On our first full day we decided to hit Yellowstone. We had ambitions of hitting the upper loop of Yellowstone the first day, and the lower loop the second day. We soon realized that was too ambitious. We were basically only able to see the West side of Yellowstone on this trip. We will have to return a second time and see the east side. It has been years since I personally have been on the west side.
Our first couple of stops were small thermal areas where rivers were boiling, and with small hot pots here and there. There is something fascinating about the thermal aspect of Yellowstone – the fact that the water in this creek is boiling, in nature all on it’s own. It’s just amazing. We also stopped at Gibbons Falls and took a small hike there.
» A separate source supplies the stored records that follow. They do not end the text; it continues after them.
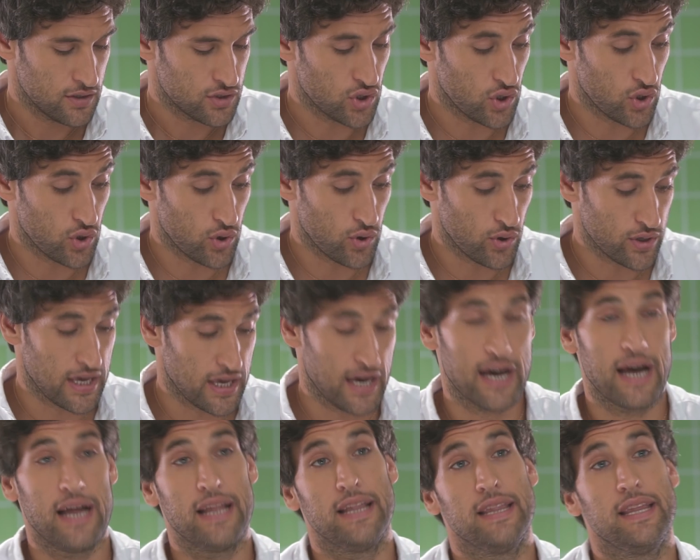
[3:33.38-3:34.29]
So
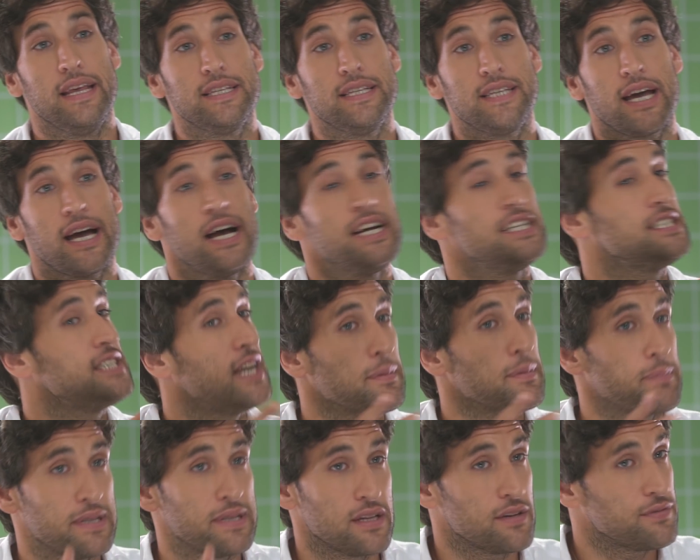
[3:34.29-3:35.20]
yeah, and there's a
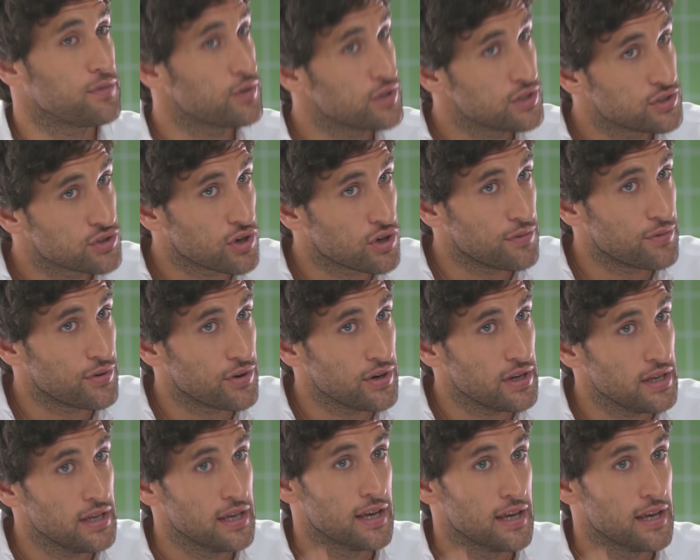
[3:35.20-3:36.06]
hashtag Patata for Discovery.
One of the nice parts about this trip is that we had numerous people offer to take a picture of our whole family so mom or dad wasn’t missing in it. So it was nice to actually end up with a few family photos by the time we were done. This one is overlooking Gibbons Falls.
The Norris Geyser Basin was our next spot and we spent quite a while here. It has been years since I have been here. I remember small bits of visiting it as a child. We hiked the kids all over this one and by the time we were done they were exhausted and ready to head back to the trailer. But we still had more we wanted to see and they weren’t too excited about it. That is one thing about some National Parks. It can be a lot of walking and a lot of driving.
One thing that I enjoyed learning about is the temperature of the different areas of the hot pots. It can be determined based on the colors you see. The various colors will indicate what the temperature is because chemotrophs and phototrophs can only exist in certain temperatures. You can identify which one you are looking at by it’s color, and then know it’s temperature. Our kids became pretty good at identifying how hot it was by the end of the trip. I think it’s fascinating the way nature has it’s own way of indicating temperatures.
While we were also at Norris we watched a Ranger Program on the Highest Active Geyser in the world. It was pretty interesting to learn about this Geyser that is unpredictable when it goes off, but how huge it is when it does. We also learned some of the indicators that it has blown. Especially if it happened at night when no one was around.
One of the reasons the kids were really excited to stop at Norris was because they wanted to do the Junior Ranger Program for Yellowstone. Some of the National Parks have an education program that the kids can work on while visiting the park. Then if they complete the requirements they can earn a patch for their efforts. I also wanted my kids to do it so that this trip was also a learning and educational experience for them. There are different requirements for different ages, and each age gets a certain patch that either has a bear, buffalo or old faithful on it. It does cost $3 for the booklet, which is quite an intensive booklet. My kids really enjoyed it.
It had everything from identifying the animals, to understanding thermal features, habitats, the history of the area, etc. We worked on it in the car, in the trailer at night or in the mornings before heading out. It was a great resource to keep them busy.
On our last day in Yellowstone they turned in their completed booklet and was sworn in as Junior Ranger. They were then award their patch they had earned. They were excited and proud of themselves.
Our last stop of the day was Mammoth Hot Springs.
This was probably one of the areas that has changed the most since I was a child. The whole thing used to be flowing and full of color. But this time around Beau and I both commented on how little flow there was and little color compared to what it used to be. It is still gorgeous in the areas that it does flow, but it’s also interesting how much Yellowstone is a changing and dynamic place that does not stay the same over time.
By this time the kids were exhausted so we treated them to an ice cream cone, which definitely helped out some of the spirits. They shopped for some souvenirs with their own money. (Another great math lesson on a vacation.) We then started the drive back to the trailer which took us almost 2 hours, when it should have been about 45 minutes. We were stopped by construction and then a large herd of Bison going against traffic right down the road. There were a lot of young calves in the herd which was fun to see.
The highlight though of the day was getting caught in traffic again, but this time for a Grizzley Bear. We knew it had to be something big to have that many stopped cars with tons of cameras. I was the first to see it lumbering across the meadow. (50 pts. to me in the I spy game) I have to admit that it was pretty amazing to watch it walking in real life in it’s natural surroundings compared to a zoo or caged area. She was beautiful.
Of course at that point my camera’s battery was dead, so all we had was Savannah’s small camera that does not have a decent zoom, and so these were the best shots we got, but at least we got them. Beau thought she had a cub with her, but I don’t see it necessarily from this photos.
We also saw some herds of Elk in the distance, a few that were on a small island in a stream, a snowshoe rabbit, massive Ravens, and of course more Bison. Which are one of may favorite. I wish we could have seen some more elk herds up close. I think they are beautiful, and that is the one animal besides Bison that I remember seeing quite a few of as a child.